Esta mujer llamada Khania sospechaba que yo la había visto y oído. Aunque le había hablado del Símbolo de la Vida y de la Montaña del Fuego, y desarmado con mi comedia, estoy seguro que me profesaba un odio tal que no dudaba que había ordenado al viejo guardián darme muerte de una forma o de otra. Pero no sé por qué me parecía que él no se mostraba muy propicio a obedecer la orden. Tengo la seguridad de que no me mató en aquellos instantes porque tenía miedo de hacerlo. Creo que también en algo influyó la curiosidad de saber qué era lo que yo sabía. Lo principal era que todavía vivía; luego, los acontecimientos se encargarían de hablar. Era necesario obrar con prudencia, y, si era preciso, fingir una ignorancia completa. Siguiendo todas estas consideraciones, llegué en ellas hasta la escena que había visto, y que tan a punto estuvo de ser la causa de mi muerte.

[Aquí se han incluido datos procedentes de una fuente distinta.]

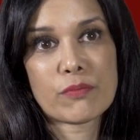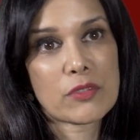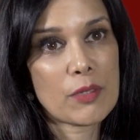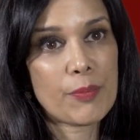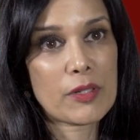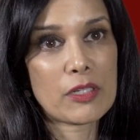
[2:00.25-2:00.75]

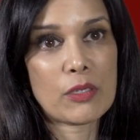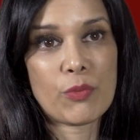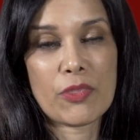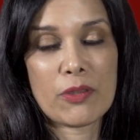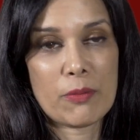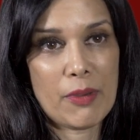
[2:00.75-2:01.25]
typically
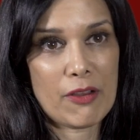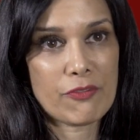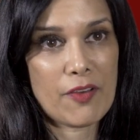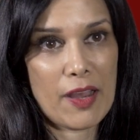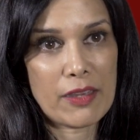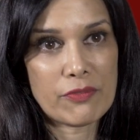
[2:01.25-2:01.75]
within about
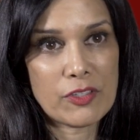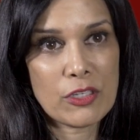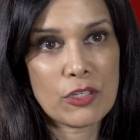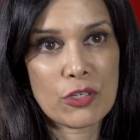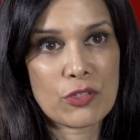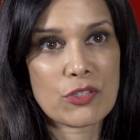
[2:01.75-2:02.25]
5
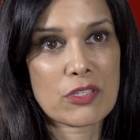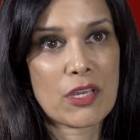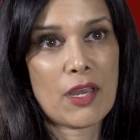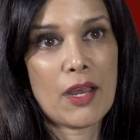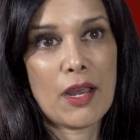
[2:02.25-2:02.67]
years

¿Era esta mujer verdaderamente Ayesha? ¿Quién, excepto Ayesha, podía conocer algo sobre la vida anterior de Leo? ¡Nadie!

¿Pero, por qué no? ¿Y si lo que Kou-en y sus monjes creían era verdad? Si las almas de los seres humanos son inmortales, y su paso sobre la tierra no es sino una sucesión de cuerpos físicos que cambian de forma, se reproducen y mueren, mientras el alma no muere, sino que reencarna nuevamente, y así, por millones y millones de años. ¿Por qué entonces no habría de conocer su existencia anterior más que Ayesha? Por ejemplo, aquella hija del Faraón, llamada Amenartas, que hizo presa en el corazón de cierto Kalikrates, sacerdote de la diosa Isis, a quien los dioses protegían y los demonios prestaban obediencia.

¡Oh! Ahora la luz parecía hacerse en mi cerebro. Amenartas y la Khania, esta mujer majestuosa, en la que la soberbia y el orgullo de estirpe parecía reflejarse en cada movimiento, ¿no serían una misma mujer? Aquella que fue maga, y que con sus artes consiguió hechizar al sacerdote hasta el punto de arrebatarlo del culto de la diosa, ¿no sería la reina de este país desconocido? Si esto era así, si ella era Amenartas reencarnada, ¿no intentaría otra vez hacerle renunciar a su extraño ideal? Solamente el pensar en el futuro me hizo estremecer de inquietud. La verdad la conoceríamos; pero ¿cómo?…

Sumido en estas reflexiones estaba, cuando la puerta se abrió. En el marco apareció la amarillenta cara del viejo, a quien la Khania había llamado mago. Avanzó unos pasos, y se paró ante mí.